Status: Accepted Date: 2026-04-14 Deciders: Mishaal Murawala (enforced during security audit)

Context

The Cal.com webhook handler at /webhooks/calcom receives booking lifecycle events (created, rescheduled, cancelled) and triggers Slack notifications. The initial implementation accepted unauthenticated requests if CALCOM_WEBHOOK_SECRET was not configured — a fail-open design.
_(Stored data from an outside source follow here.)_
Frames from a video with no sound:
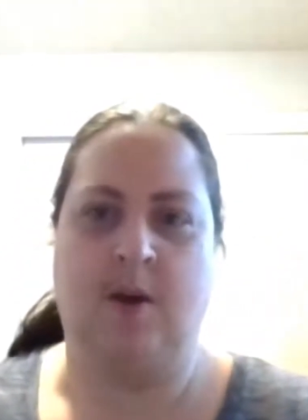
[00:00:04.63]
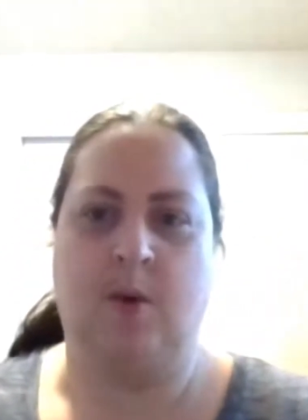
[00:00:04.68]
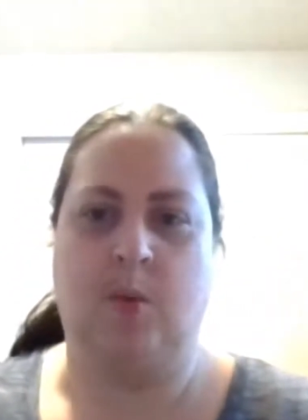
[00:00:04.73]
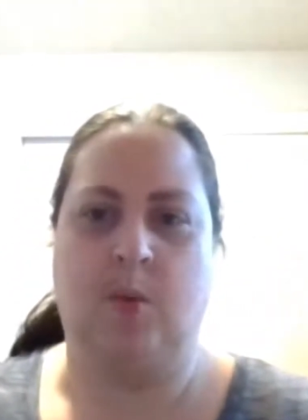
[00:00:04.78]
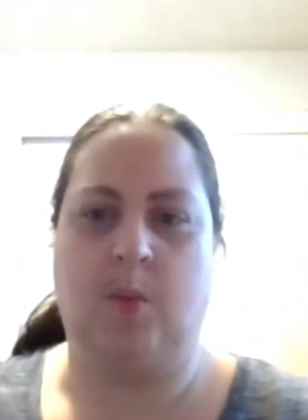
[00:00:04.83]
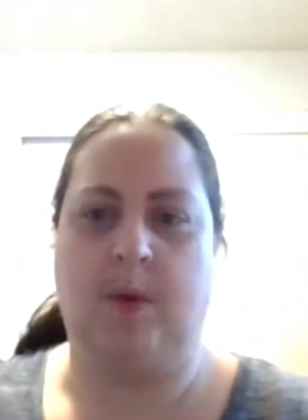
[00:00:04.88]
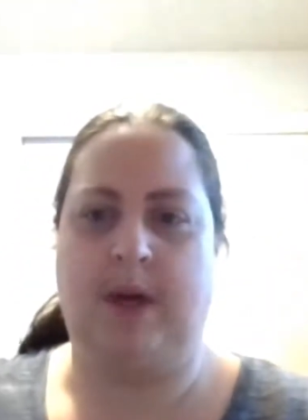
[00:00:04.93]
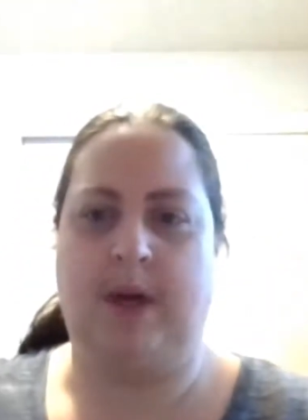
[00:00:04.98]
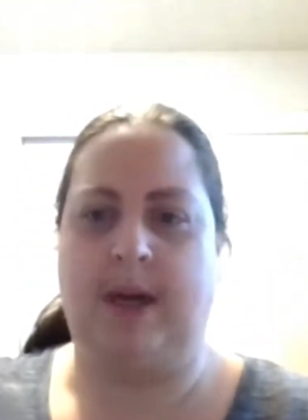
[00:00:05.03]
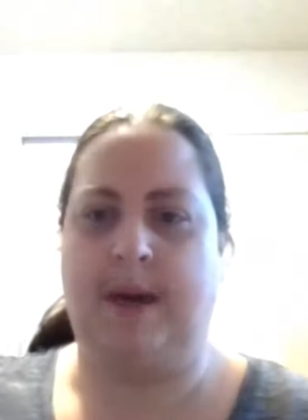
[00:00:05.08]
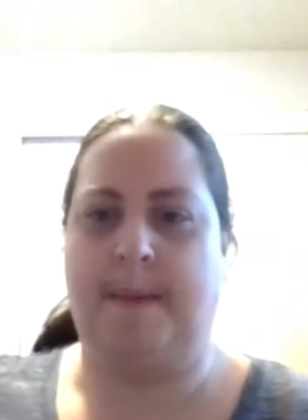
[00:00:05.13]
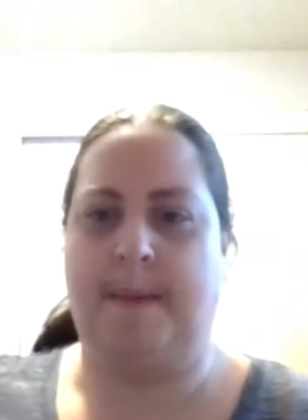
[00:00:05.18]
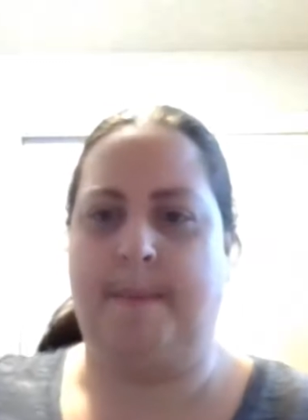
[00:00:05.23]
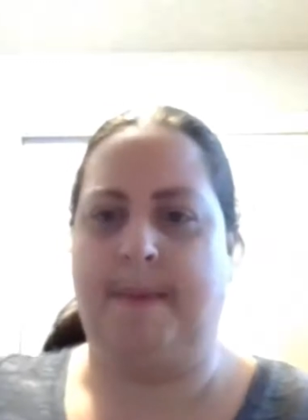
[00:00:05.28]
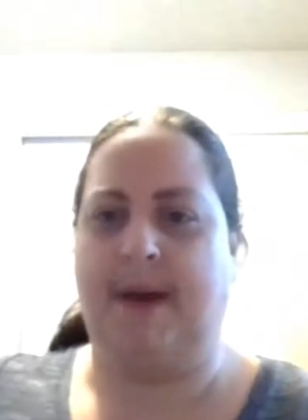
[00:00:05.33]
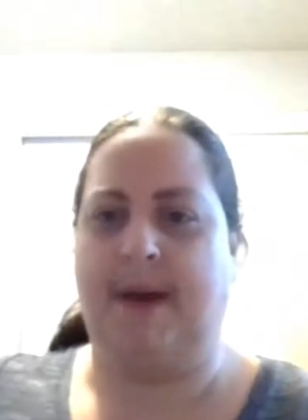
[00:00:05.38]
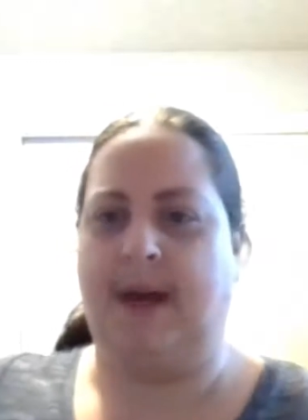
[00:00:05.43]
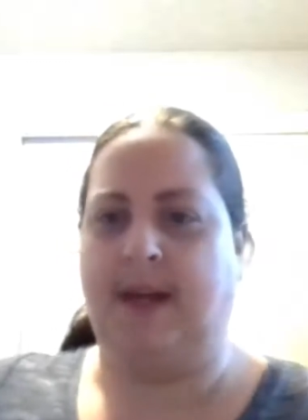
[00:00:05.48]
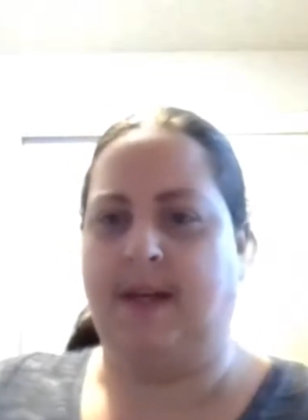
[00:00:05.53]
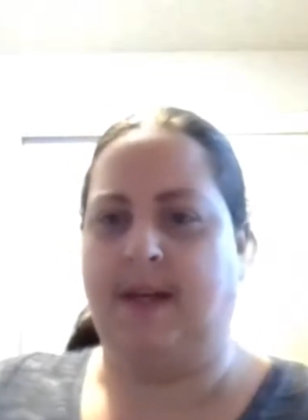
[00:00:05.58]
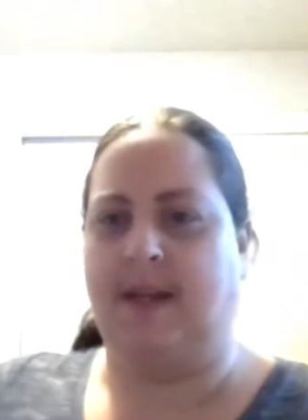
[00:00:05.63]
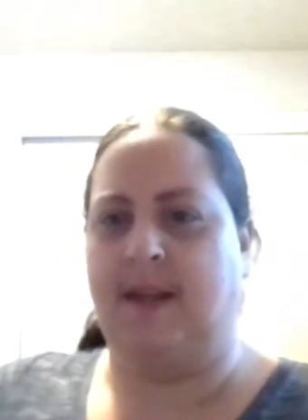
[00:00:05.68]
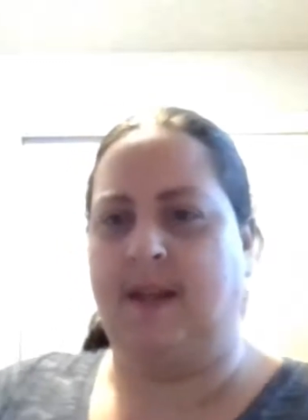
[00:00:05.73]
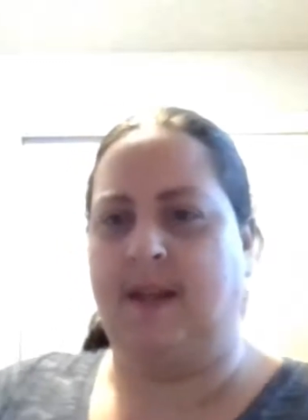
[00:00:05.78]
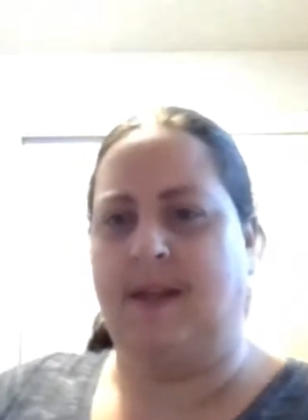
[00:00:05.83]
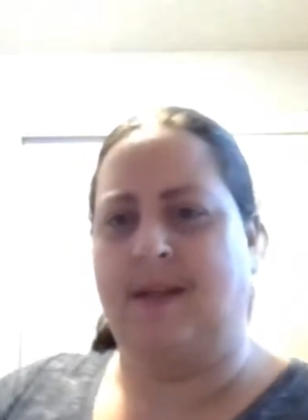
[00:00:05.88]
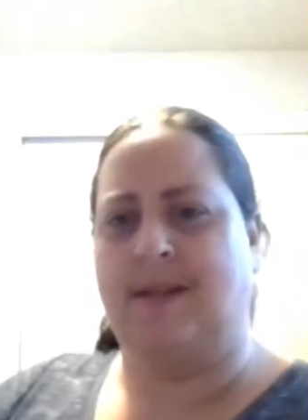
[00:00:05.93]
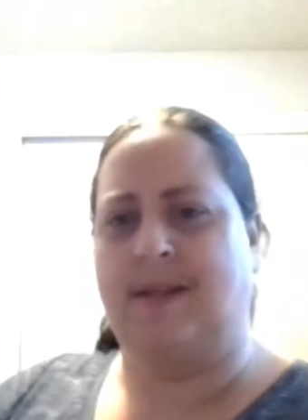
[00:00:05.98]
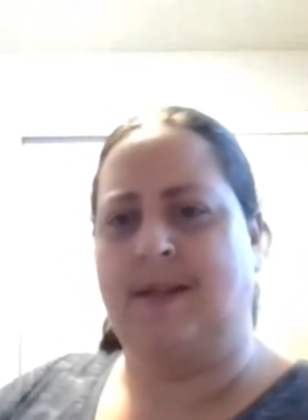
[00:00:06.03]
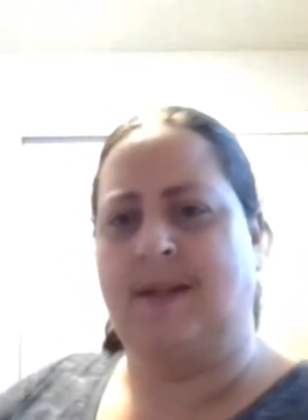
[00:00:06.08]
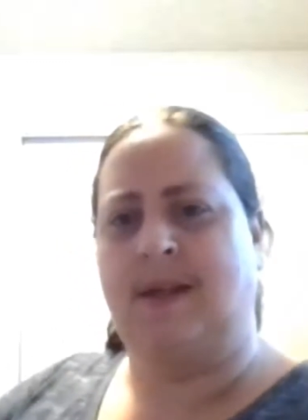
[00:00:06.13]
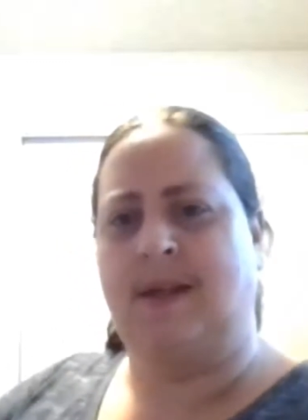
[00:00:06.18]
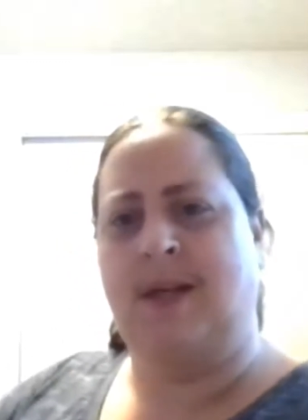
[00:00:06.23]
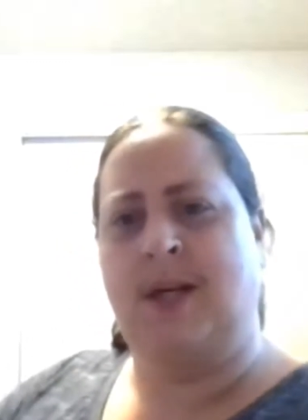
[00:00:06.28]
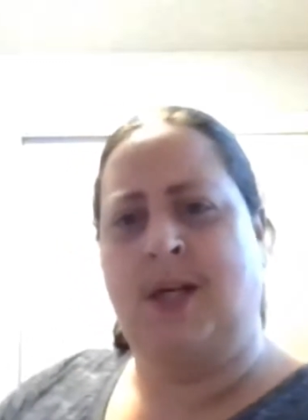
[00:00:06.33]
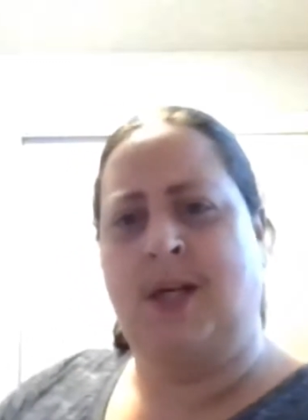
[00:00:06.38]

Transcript: we made this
A security audit identified this as CRITICAL: any attacker reaching the endpoint could forge booking events, triggering fake Slack notifications and potentially poisoning scheduling state.

Decision

We will fail closed — if CALCOM_WEBHOOK_SECRET is not set, the webhook handler returns HTTP 500 with CONFIG_MISSING error. Additionally, HMAC verification uses crypto.subtle.verify() for timing-safe comparison instead of string equality.

Consequences

Positive

  • No unauthenticated webhook processing is possible, even during initial setup
  • Timing-safe HMAC comparison prevents side-channel attacks
  • Explicit error message tells the operator exactly what’s missing

Negative

  • Cal.com webhooks won’t work until the secret is configured — requires manual setup step during onboarding
  • Adds a dependency on CALCOM_WEBHOOK_SECRET wrangler secret for any tenant using Cal.com

Risks

  • If the secret is rotated in Cal.com but not in the Worker, all webhooks will be rejected until the Worker secret is updated. Mitigated by the explicit error logging.

Alternatives Considered

Fail-open with logging (accept but log warning)

  • Rejected because: “log and accept” means the system is vulnerable until someone reads the logs. Security boundaries must be enforced, not observed.

IP allowlisting instead of HMAC

  • Rejected because: Cal.com’s outbound IPs are not guaranteed stable, and IP-based auth is weaker than cryptographic verification.